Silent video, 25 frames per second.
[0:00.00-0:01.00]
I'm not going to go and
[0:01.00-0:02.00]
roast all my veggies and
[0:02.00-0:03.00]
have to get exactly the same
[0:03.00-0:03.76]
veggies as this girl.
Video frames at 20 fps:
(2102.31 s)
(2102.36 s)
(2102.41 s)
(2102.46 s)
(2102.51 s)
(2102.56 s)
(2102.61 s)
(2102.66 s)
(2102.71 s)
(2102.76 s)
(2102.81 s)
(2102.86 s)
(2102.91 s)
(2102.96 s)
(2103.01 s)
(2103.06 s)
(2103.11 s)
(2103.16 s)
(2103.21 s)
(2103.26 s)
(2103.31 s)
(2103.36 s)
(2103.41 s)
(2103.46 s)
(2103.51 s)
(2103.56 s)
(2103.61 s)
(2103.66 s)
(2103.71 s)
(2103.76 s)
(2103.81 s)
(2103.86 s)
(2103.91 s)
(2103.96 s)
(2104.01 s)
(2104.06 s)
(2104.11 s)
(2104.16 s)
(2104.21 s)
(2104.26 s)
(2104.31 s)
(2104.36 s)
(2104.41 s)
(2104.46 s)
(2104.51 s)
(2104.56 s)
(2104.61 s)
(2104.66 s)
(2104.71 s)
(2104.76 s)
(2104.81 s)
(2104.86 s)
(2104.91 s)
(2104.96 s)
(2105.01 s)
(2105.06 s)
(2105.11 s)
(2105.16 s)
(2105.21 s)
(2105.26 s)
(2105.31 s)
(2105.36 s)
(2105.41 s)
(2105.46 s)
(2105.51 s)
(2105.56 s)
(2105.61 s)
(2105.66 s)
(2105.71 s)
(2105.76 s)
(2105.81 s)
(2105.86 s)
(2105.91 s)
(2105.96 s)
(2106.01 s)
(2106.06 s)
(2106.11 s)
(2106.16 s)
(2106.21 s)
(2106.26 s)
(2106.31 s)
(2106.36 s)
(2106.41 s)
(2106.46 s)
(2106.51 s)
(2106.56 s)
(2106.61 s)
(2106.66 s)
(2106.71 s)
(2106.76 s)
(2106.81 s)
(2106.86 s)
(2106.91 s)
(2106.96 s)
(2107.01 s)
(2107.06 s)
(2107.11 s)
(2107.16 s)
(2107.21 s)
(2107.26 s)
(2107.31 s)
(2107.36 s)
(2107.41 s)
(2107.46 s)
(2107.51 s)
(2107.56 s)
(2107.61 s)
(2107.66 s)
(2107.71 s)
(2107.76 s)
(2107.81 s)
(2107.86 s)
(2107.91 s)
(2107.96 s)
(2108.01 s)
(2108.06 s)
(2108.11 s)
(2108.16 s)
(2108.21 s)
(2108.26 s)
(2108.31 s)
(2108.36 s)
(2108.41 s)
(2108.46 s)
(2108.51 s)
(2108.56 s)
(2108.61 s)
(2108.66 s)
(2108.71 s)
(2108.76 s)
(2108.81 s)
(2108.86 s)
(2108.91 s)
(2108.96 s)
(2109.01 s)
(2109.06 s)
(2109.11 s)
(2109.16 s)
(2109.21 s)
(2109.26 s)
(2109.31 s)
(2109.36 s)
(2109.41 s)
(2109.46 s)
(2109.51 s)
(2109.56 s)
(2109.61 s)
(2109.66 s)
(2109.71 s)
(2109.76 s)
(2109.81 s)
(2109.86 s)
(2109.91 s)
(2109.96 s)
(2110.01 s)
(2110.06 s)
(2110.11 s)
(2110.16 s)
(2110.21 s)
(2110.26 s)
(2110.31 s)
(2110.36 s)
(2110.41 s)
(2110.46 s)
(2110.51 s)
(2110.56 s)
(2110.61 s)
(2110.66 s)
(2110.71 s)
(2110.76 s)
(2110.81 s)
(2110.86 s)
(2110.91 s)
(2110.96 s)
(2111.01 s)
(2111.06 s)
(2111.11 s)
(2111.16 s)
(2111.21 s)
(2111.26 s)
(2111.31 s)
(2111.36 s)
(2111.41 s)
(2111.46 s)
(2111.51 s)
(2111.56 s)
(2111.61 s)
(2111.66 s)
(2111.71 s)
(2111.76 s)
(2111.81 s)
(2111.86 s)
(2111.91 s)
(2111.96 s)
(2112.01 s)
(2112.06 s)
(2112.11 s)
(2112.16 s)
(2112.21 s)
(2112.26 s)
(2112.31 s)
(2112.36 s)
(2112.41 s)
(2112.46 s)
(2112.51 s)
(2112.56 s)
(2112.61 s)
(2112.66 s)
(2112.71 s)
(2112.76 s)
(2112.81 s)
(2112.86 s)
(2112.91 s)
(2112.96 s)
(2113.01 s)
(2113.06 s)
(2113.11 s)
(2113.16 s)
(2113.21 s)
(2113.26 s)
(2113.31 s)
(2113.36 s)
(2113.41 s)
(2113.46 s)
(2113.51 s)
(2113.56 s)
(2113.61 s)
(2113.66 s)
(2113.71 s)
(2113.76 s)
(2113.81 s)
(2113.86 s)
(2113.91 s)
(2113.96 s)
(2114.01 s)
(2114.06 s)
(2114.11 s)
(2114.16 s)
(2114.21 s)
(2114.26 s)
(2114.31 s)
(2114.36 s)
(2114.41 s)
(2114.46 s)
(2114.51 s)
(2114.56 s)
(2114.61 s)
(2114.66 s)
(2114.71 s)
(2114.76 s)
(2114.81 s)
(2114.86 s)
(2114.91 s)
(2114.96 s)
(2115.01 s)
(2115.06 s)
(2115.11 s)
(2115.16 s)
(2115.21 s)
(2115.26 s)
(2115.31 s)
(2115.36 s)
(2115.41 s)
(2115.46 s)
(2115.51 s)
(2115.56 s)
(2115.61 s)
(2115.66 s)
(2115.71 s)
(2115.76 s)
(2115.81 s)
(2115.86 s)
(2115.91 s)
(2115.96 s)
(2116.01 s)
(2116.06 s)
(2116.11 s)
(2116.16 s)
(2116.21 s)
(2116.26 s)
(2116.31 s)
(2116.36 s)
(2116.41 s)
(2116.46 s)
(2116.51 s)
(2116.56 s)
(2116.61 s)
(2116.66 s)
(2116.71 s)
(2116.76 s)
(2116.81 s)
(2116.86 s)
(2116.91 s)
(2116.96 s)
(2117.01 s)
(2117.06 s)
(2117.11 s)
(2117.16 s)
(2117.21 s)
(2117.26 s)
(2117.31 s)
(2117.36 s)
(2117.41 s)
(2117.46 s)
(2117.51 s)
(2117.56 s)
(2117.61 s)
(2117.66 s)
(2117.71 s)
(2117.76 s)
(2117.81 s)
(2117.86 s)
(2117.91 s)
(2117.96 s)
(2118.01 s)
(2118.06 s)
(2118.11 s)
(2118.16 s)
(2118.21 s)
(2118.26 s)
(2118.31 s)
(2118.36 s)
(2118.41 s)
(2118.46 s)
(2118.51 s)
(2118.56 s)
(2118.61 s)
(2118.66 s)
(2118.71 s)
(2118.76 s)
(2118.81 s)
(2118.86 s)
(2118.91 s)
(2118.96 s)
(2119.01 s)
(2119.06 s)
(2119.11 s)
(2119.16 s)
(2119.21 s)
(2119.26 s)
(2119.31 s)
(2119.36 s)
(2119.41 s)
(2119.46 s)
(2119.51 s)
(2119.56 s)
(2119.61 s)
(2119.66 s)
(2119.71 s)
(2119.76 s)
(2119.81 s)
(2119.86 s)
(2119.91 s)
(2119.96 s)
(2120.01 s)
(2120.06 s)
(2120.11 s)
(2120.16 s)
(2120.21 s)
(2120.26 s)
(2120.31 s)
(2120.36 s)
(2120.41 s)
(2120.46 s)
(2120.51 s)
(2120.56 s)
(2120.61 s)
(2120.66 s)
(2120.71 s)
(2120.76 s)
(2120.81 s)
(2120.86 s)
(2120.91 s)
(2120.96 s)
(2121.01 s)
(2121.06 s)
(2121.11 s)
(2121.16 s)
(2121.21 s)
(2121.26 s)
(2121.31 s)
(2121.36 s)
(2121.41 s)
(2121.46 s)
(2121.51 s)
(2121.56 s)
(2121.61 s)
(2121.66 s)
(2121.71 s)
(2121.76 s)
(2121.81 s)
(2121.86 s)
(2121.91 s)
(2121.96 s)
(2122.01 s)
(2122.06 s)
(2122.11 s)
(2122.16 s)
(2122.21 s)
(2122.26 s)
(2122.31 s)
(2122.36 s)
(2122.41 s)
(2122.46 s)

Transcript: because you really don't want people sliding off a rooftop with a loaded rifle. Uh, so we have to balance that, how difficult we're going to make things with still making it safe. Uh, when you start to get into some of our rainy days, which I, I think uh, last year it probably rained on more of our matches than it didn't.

--- --- ---

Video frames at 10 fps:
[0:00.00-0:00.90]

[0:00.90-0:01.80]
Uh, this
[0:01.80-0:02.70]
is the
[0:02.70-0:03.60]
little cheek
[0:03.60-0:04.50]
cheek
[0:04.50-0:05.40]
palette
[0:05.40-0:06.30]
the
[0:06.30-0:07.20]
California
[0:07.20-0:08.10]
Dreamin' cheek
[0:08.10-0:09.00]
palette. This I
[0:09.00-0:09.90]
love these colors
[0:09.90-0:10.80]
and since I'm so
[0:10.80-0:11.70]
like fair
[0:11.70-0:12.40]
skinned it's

--- --- ---

PROBLEM DETAILS »
Using the listing above, show every line that includes the string "frames".

RESULT OF THIS TASK »
Silent video, 25 frames per second.
Video frames at 20 fps:
Video frames at 10 fps:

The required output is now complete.